Agent Banking
In some countries, banks have successfully expanded their outreach by engaging local “agents” or “correspondents” to offer their services. These local agents or correspondents may be known and trusted retail outlets such as shops or post offices. Agents help reach more people in areas where bank branches do not exist or by easing traffic at existing branches. While initially focused on traditional payments products such as the payment of bills or taxes, agents in a number of countries are now authorized to offer a broader range of financial services, such as withdrawals, deposits, pre-approved credit lines, simplified current accounts, and international remittances.
Agent banking represents a significant opportunity to reduce transaction costs – such as travel - for clients by bringing financial services to hard-to-reach and geographically dispersed areas. Banks and other financial institutions often do not have sufficient incentive or capacity to establish formal branches in these areas. The set-up of agent banks is less costly and more flexible than for traditional bank branches: it reduces the need to invest in staff and physical infrastructure.

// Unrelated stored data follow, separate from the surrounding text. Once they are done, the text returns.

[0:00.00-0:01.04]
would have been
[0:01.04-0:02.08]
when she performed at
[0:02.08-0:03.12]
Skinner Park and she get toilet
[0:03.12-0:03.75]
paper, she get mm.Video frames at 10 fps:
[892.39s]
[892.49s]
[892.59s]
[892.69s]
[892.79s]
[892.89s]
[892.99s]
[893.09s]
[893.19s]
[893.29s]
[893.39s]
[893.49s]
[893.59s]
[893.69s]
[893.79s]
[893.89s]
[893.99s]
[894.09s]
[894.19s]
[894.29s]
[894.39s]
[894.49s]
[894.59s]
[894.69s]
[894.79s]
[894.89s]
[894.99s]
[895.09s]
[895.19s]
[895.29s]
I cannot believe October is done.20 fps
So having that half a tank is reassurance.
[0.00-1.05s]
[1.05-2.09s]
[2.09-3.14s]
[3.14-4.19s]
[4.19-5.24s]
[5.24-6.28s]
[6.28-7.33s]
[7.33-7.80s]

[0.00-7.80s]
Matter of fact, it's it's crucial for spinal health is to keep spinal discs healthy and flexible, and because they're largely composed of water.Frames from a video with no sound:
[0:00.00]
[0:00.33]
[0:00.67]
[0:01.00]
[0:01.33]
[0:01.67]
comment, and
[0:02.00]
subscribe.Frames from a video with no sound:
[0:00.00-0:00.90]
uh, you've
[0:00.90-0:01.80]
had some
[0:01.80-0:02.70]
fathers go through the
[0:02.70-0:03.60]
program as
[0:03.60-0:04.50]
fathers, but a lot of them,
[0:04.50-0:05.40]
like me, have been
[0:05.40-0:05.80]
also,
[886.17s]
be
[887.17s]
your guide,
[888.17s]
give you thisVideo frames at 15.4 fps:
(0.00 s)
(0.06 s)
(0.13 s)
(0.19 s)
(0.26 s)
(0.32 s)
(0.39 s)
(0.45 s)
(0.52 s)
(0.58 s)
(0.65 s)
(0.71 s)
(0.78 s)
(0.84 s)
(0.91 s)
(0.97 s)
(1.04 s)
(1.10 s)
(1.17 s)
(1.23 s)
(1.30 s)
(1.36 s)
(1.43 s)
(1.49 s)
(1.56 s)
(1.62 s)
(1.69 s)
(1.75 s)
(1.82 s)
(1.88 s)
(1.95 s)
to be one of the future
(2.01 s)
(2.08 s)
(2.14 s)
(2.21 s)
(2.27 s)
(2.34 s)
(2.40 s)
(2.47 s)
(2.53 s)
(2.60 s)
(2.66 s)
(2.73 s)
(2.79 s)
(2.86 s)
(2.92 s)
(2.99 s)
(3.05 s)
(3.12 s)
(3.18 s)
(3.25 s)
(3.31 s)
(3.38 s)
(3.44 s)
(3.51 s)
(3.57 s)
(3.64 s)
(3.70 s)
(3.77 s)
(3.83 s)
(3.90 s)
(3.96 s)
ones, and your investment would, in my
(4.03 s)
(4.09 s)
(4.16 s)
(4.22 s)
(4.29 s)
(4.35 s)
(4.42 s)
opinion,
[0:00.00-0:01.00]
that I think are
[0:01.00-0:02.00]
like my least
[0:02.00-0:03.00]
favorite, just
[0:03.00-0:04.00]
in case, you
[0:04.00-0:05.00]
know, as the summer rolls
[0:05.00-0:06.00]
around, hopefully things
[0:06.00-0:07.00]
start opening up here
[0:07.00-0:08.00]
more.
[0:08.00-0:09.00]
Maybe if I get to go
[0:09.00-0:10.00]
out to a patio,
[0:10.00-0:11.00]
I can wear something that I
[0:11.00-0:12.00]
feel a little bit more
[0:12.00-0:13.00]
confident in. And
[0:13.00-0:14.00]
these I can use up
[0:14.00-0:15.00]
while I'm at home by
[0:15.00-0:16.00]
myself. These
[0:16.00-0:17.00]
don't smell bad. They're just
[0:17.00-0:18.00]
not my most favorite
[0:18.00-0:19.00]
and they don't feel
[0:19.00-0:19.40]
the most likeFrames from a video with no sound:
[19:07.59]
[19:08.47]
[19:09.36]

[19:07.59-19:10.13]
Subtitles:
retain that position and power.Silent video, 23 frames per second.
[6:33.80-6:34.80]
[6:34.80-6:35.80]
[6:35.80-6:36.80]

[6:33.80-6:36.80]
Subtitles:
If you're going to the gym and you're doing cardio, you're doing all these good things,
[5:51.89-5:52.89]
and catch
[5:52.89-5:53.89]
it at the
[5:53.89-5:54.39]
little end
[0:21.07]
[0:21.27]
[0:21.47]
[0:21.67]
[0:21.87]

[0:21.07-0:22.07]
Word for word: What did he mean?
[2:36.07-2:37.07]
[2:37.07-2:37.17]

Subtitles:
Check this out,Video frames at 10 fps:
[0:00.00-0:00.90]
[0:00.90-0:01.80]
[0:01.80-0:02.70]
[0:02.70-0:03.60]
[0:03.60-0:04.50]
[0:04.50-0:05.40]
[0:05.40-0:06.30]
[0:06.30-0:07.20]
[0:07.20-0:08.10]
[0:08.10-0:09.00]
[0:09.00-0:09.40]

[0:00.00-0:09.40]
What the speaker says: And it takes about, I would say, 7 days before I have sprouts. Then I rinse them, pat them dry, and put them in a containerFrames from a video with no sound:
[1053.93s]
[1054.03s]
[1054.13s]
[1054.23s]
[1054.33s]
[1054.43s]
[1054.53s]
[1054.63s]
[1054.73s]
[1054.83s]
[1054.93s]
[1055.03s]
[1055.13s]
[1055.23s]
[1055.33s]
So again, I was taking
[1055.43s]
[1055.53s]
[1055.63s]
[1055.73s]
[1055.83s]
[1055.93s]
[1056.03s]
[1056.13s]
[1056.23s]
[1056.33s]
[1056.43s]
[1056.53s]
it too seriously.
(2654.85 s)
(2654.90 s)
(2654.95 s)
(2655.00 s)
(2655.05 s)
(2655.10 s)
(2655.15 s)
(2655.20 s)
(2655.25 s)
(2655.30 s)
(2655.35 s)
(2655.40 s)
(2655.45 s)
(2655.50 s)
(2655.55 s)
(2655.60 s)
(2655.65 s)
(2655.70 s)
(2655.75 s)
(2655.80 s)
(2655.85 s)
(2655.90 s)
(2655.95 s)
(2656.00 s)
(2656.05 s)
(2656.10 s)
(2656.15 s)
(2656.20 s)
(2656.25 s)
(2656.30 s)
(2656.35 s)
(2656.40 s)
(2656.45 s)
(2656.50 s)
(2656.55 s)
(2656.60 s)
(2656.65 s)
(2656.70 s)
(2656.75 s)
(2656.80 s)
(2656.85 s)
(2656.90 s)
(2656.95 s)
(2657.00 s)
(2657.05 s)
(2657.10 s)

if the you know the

In countries where models have been successfully implemented, regulators and supervisors have addressed the potential risks of using a large number of agents to deliver financial services by adopting a risk-based approach to supervision where agents are supervised indirectly and banks must assume full responsibility for their agents. Regulation enabling agent banking allows for sufficient business incentives for both agents and financial institutions to increase outreach by delivering financial services through a network of agents.